Dataset records
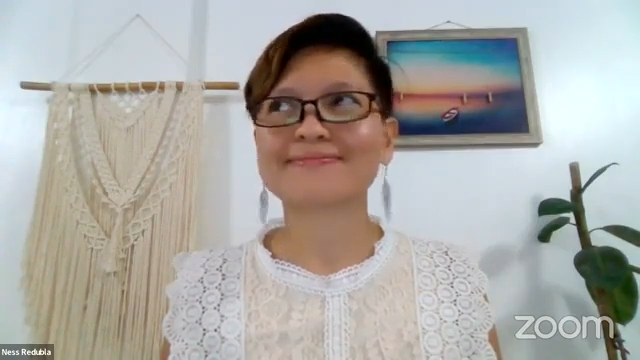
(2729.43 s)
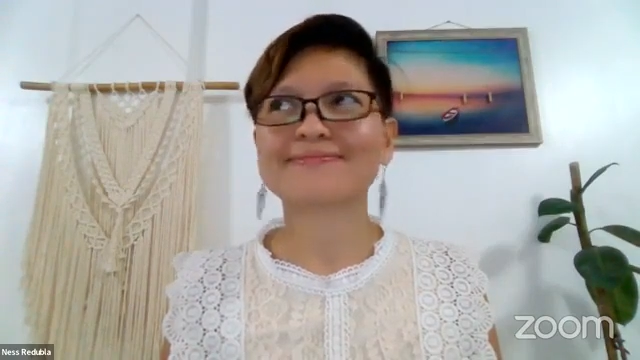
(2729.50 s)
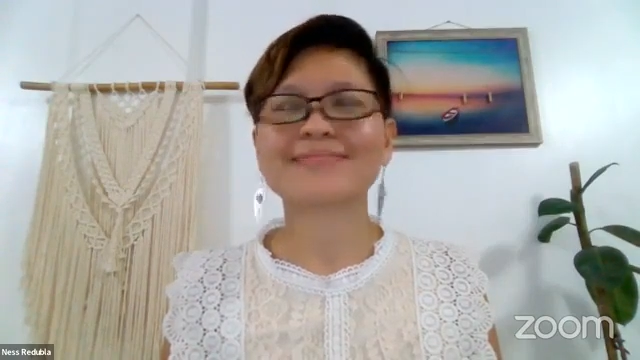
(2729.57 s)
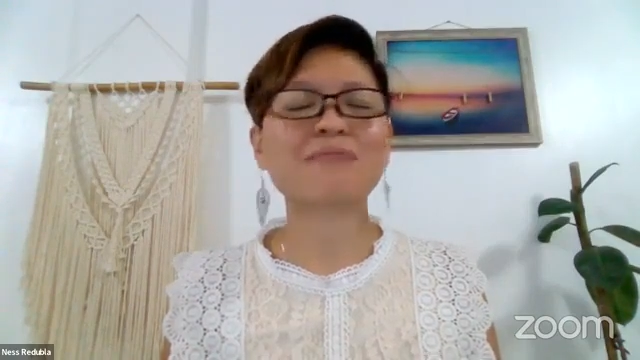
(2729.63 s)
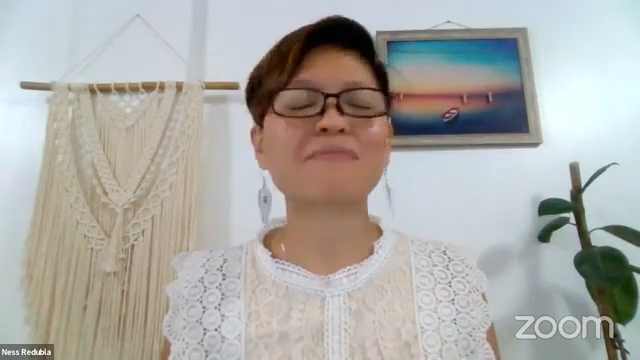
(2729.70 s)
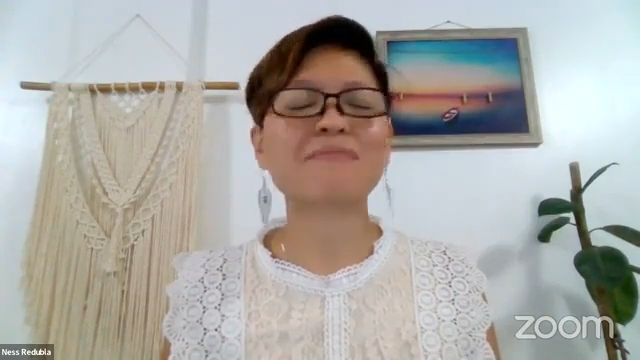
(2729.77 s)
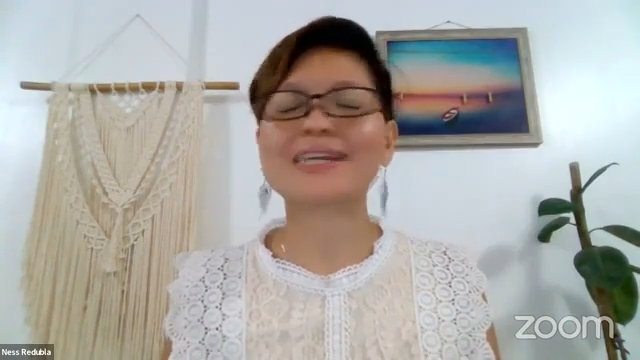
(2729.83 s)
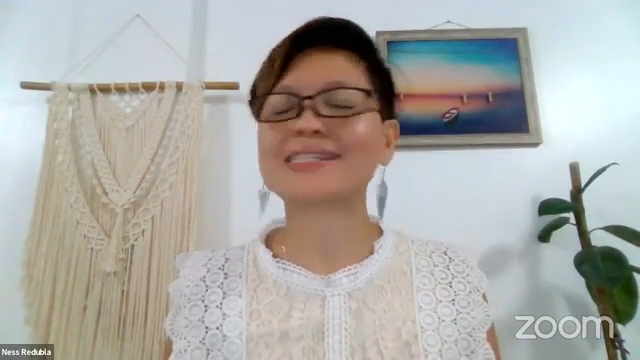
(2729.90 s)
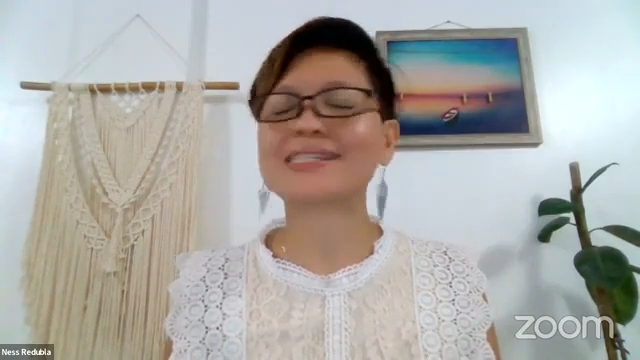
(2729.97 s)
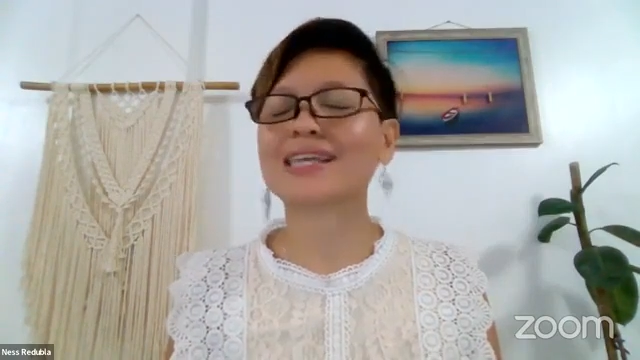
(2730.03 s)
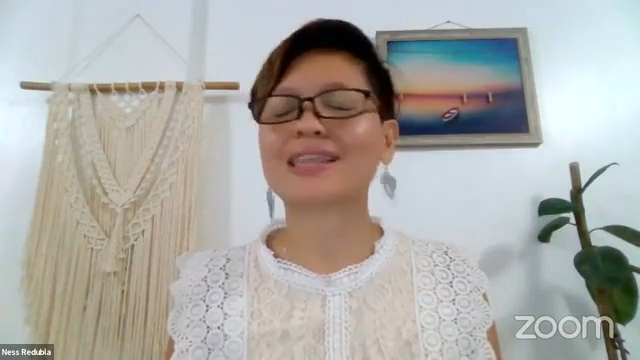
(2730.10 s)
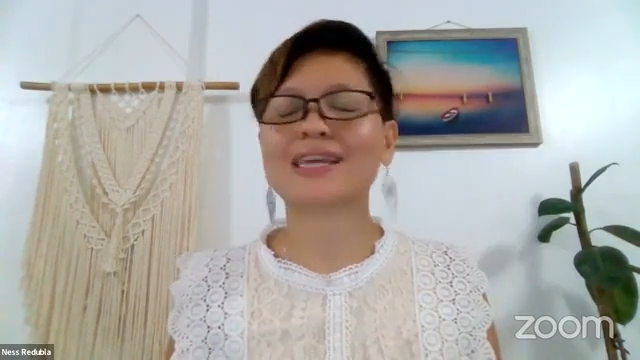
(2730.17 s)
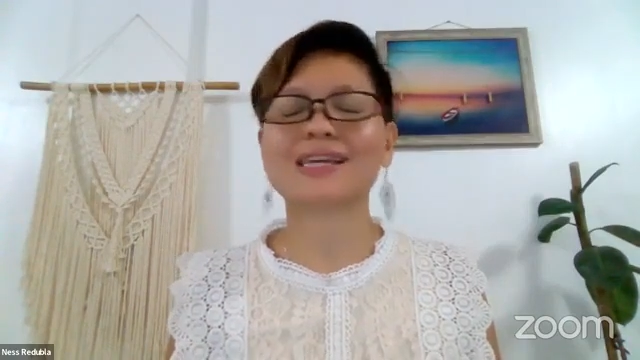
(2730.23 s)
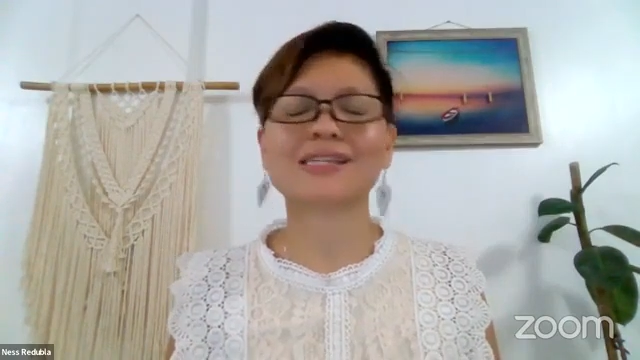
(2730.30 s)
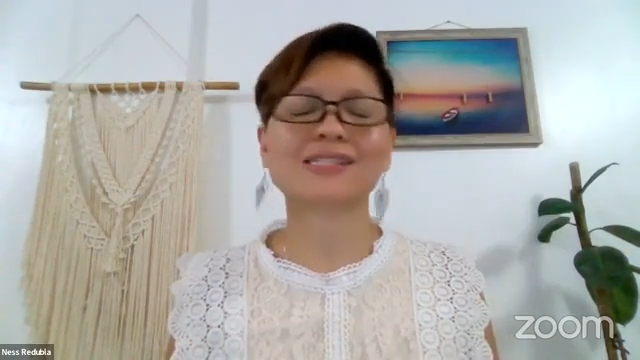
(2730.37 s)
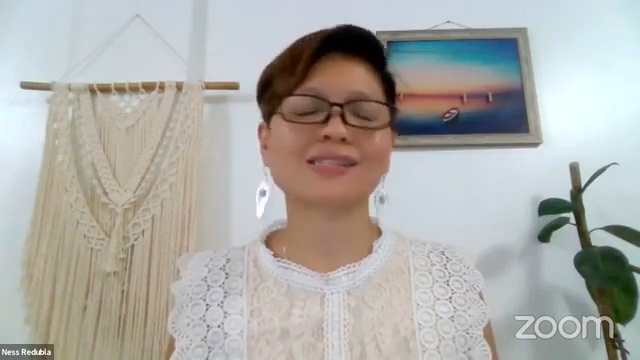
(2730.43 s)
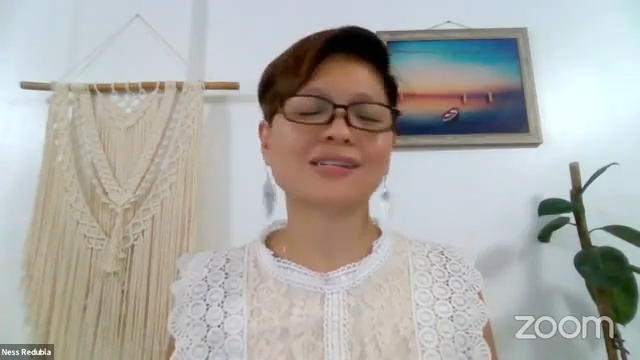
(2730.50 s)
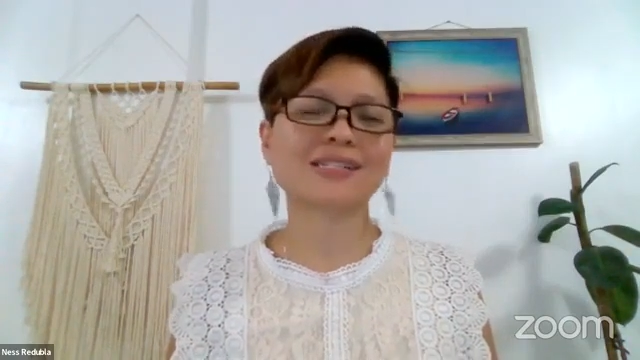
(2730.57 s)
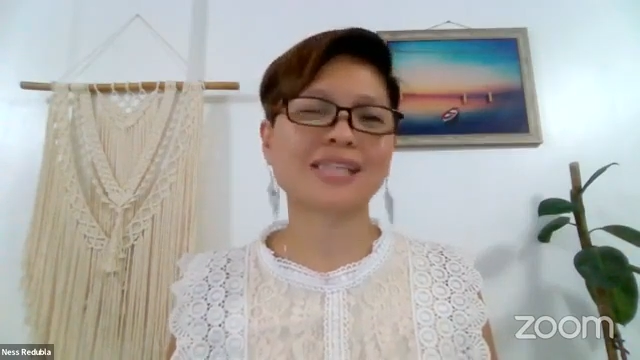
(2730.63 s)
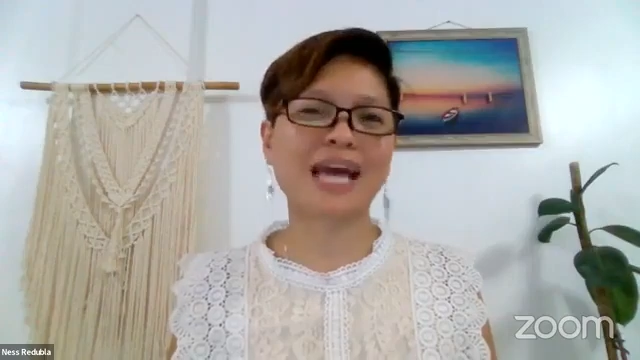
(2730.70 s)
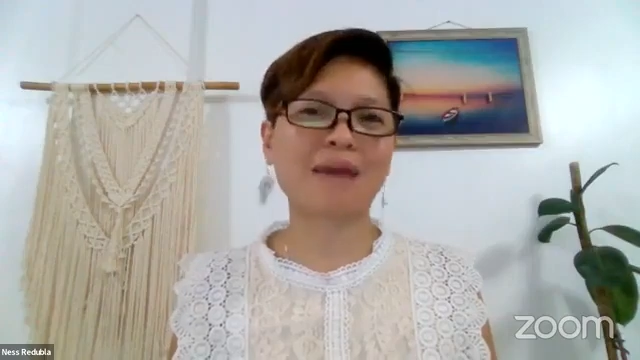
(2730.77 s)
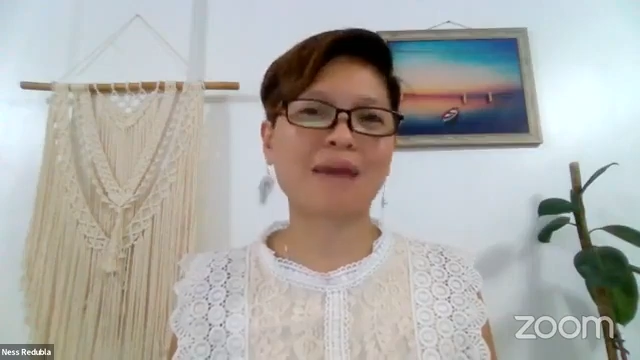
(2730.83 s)
amazing things
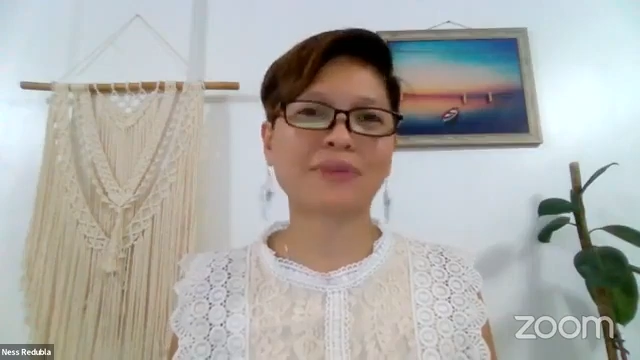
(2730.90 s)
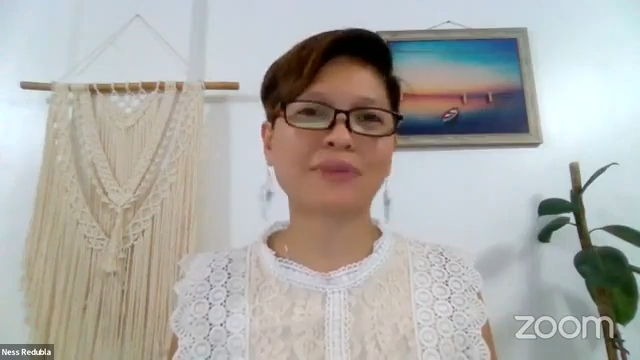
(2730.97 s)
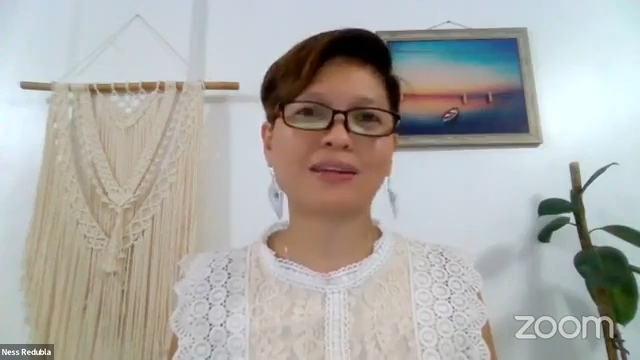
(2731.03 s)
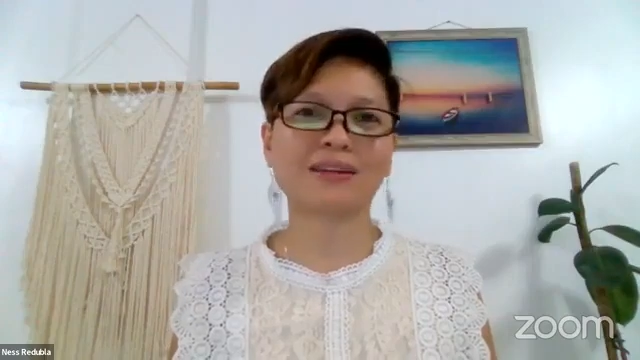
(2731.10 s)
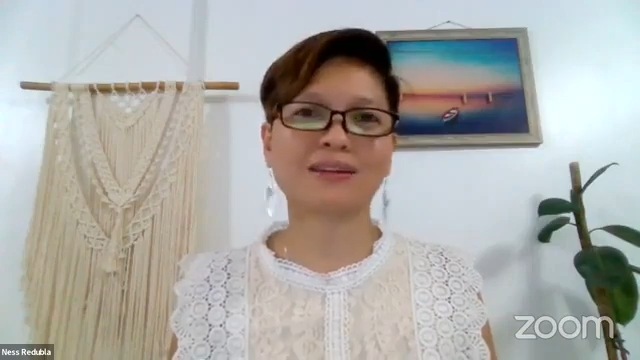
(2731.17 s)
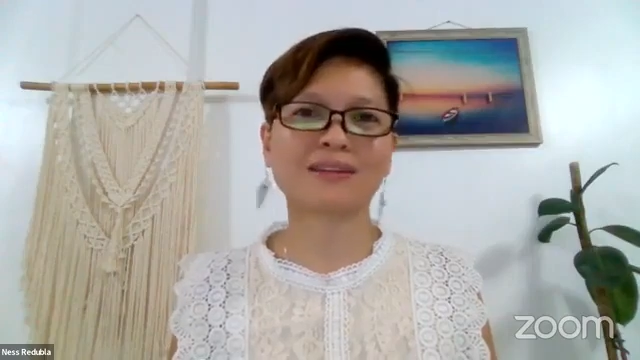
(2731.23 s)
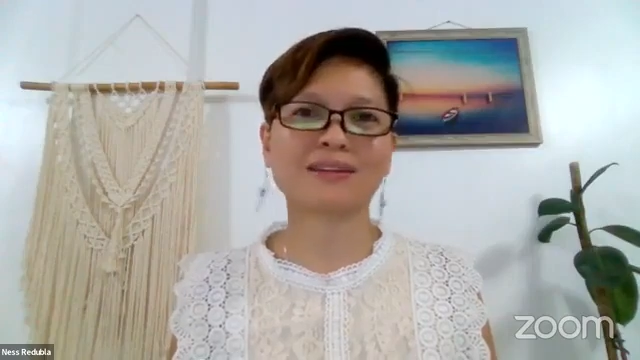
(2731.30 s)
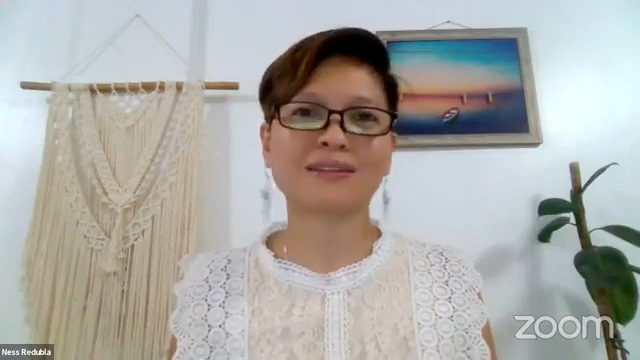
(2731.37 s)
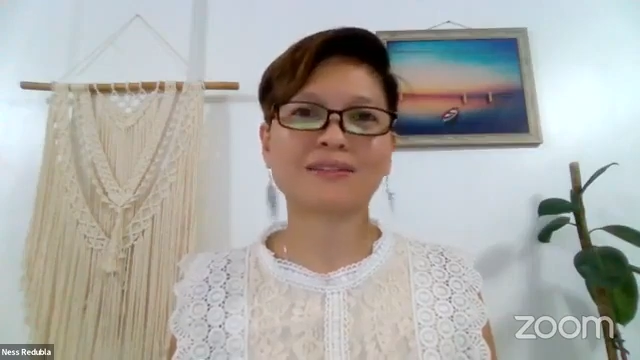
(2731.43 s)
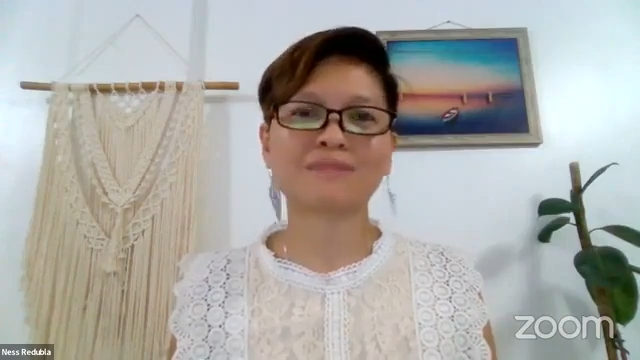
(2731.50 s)
starts happening.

# WHAT THE EXERCISE ASKS
Hand back all the entries exactly, leaving out the pictures.

# SOLUTION
(2729.43 s)
(2729.50 s)
(2729.57 s)
(2729.63 s)
(2729.70 s)
(2729.77 s)
(2729.83 s)
(2729.90 s)
(2729.97 s)
(2730.03 s)
(2730.10 s)
(2730.17 s)
(2730.23 s)
(2730.30 s)
(2730.37 s)
(2730.43 s)
(2730.50 s)
(2730.57 s)
(2730.63 s)
(2730.70 s)
(2730.77 s)
(2730.83 s)
amazing things
(2730.90 s)
(2730.97 s)
(2731.03 s)
(2731.10 s)
(2731.17 s)
(2731.23 s)
(2731.30 s)
(2731.37 s)
(2731.43 s)
(2731.50 s)
starts happening.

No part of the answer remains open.